◆ Task instructions ◆
Say how many lines in the following data hold the word "video". Write nothing but that number.

----- Working data -----

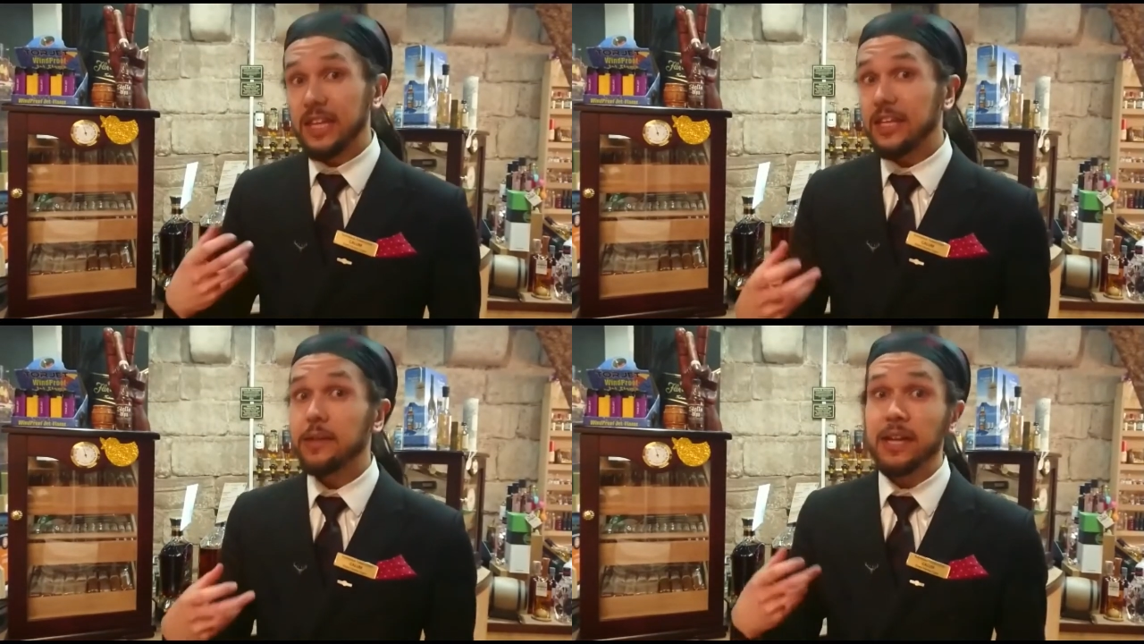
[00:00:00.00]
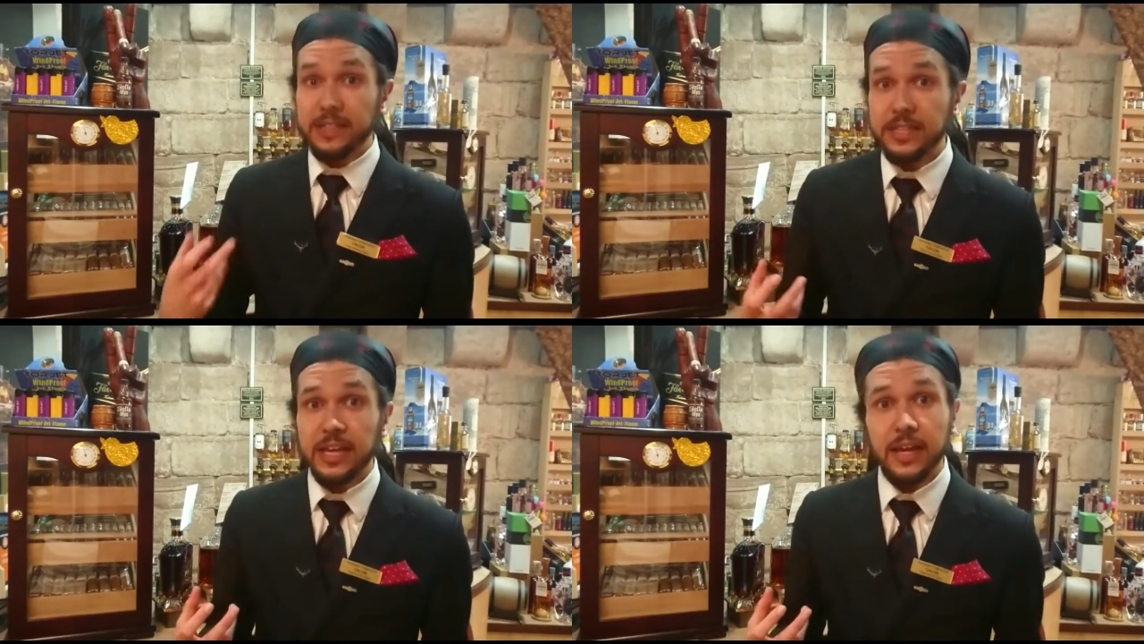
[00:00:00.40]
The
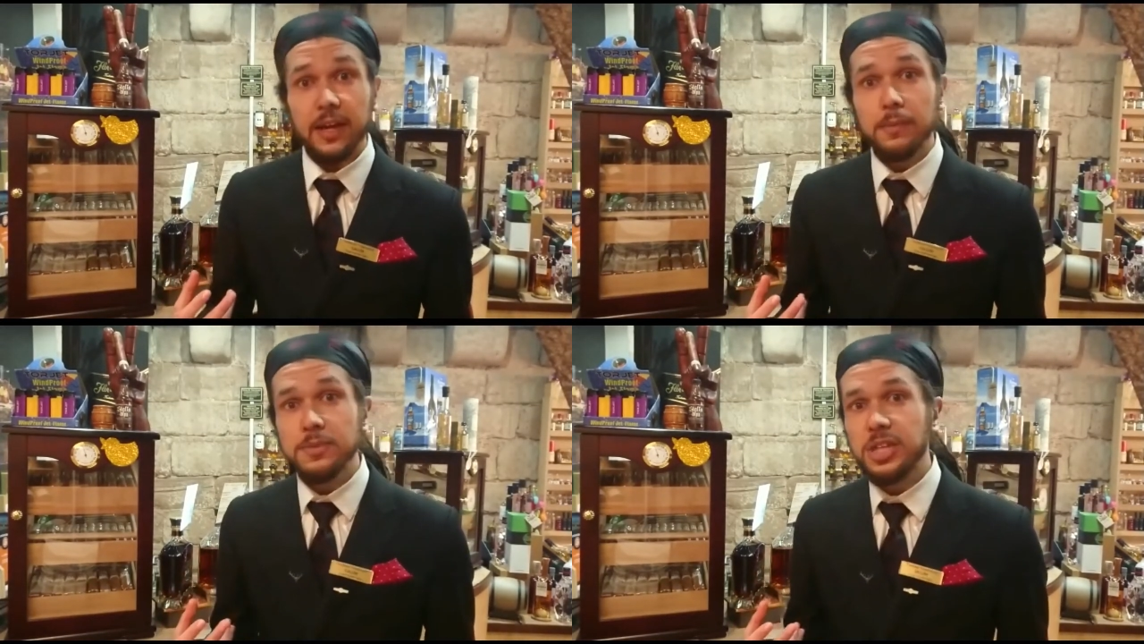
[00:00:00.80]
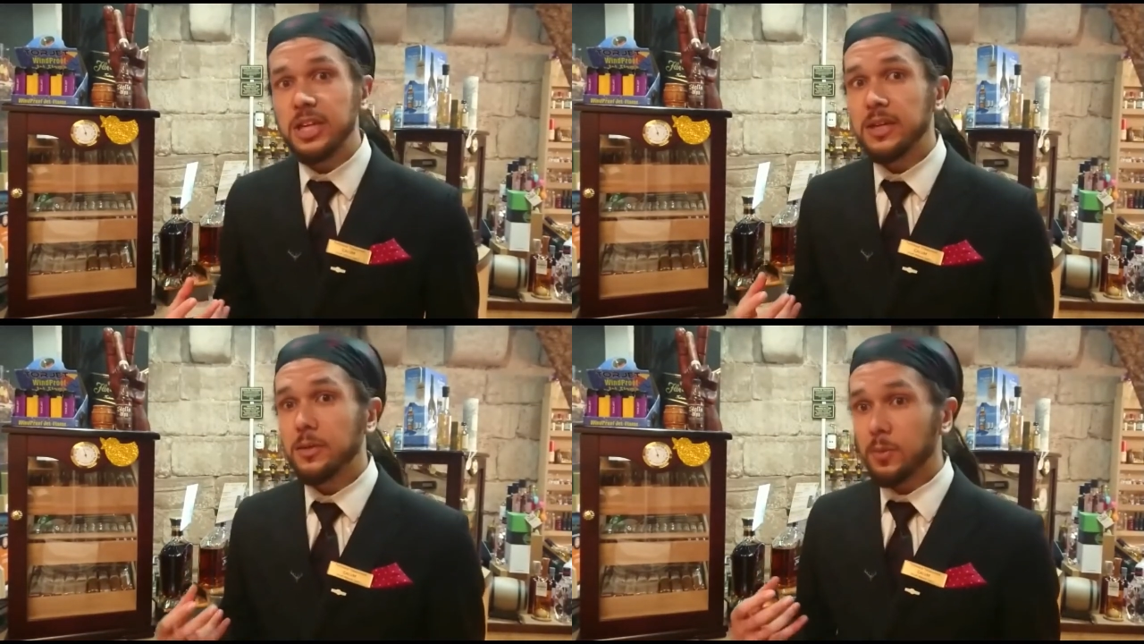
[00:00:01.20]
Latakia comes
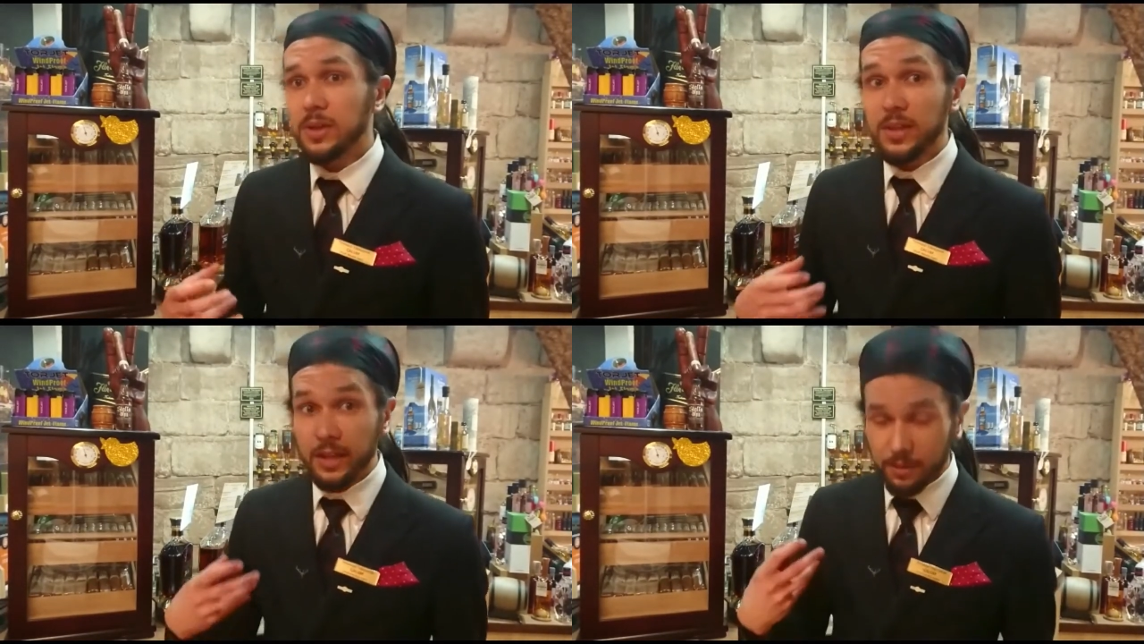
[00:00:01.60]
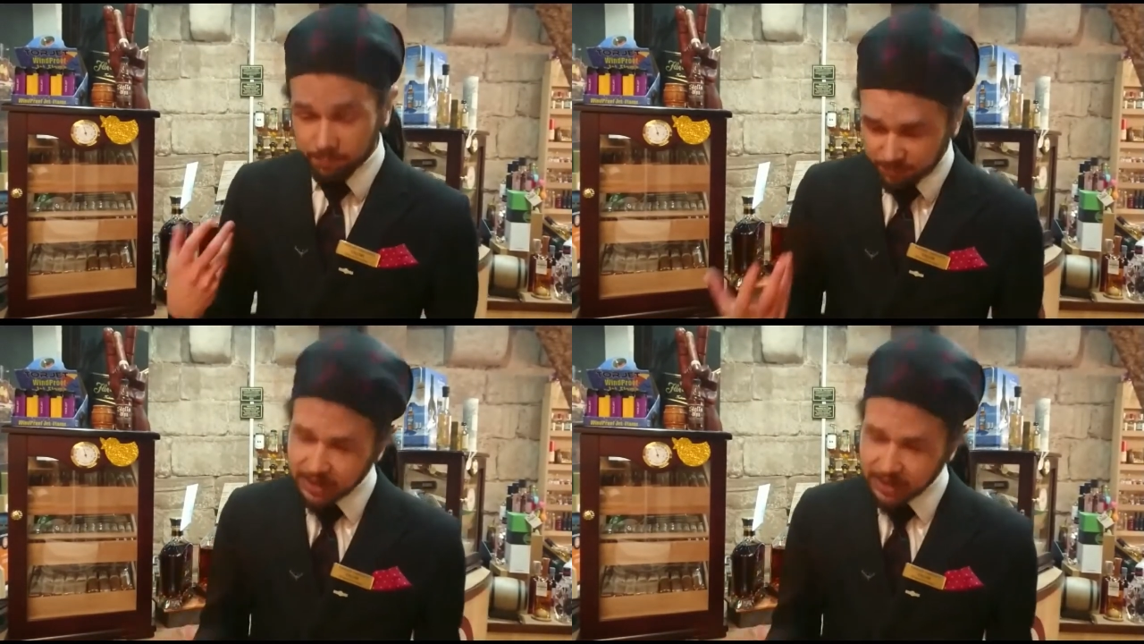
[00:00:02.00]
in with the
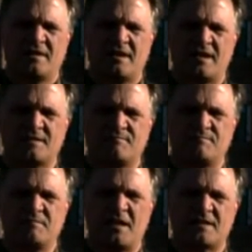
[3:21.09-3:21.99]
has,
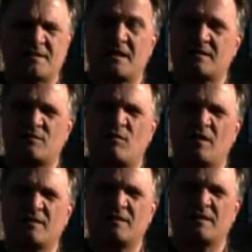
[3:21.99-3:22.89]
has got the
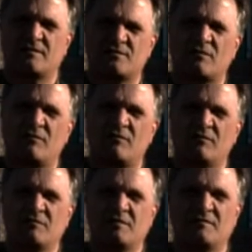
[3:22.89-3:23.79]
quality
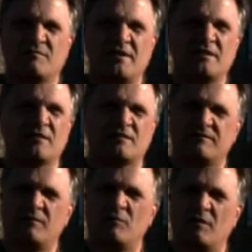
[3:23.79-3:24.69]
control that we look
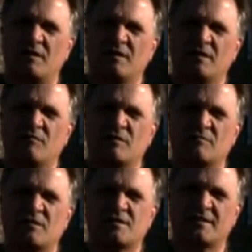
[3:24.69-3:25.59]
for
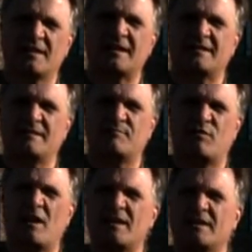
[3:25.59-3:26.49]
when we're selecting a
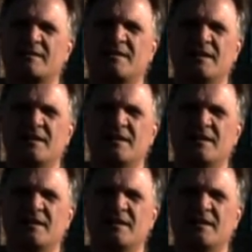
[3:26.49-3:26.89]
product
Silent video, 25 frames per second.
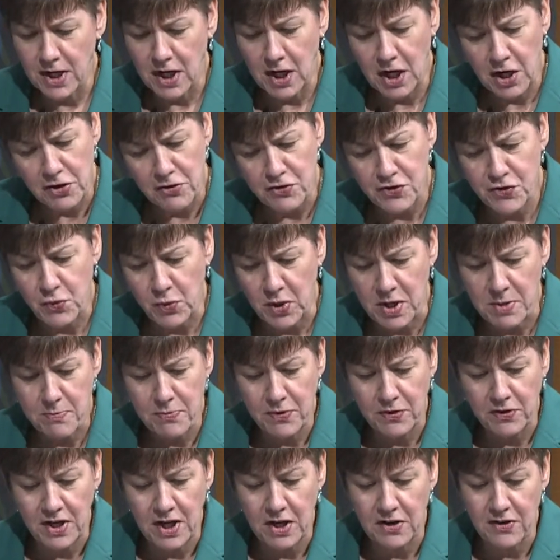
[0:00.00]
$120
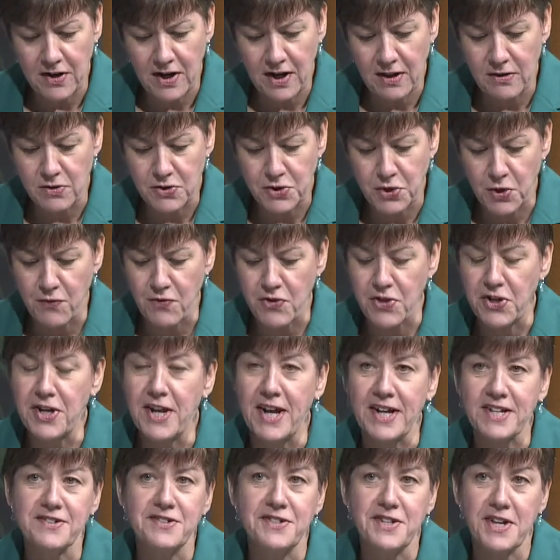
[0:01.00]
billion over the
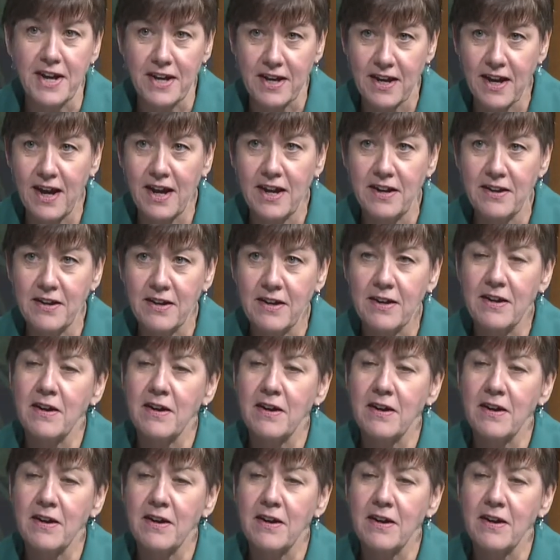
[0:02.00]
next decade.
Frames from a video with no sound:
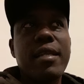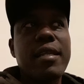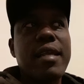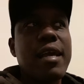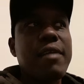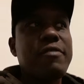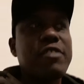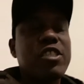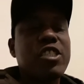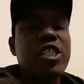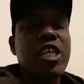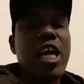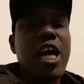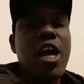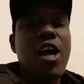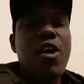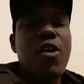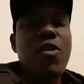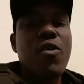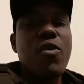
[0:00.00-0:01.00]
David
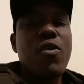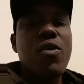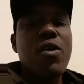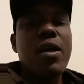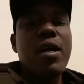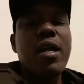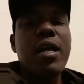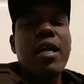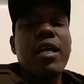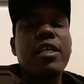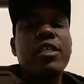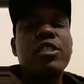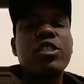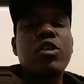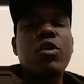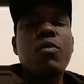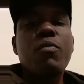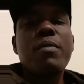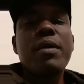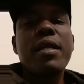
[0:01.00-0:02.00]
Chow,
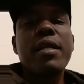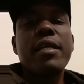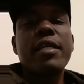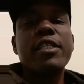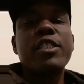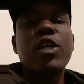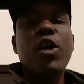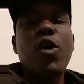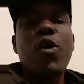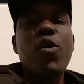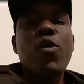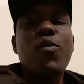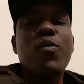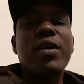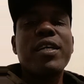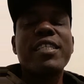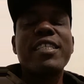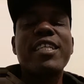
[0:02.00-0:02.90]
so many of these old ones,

-----

◆ Response to the task ◆
2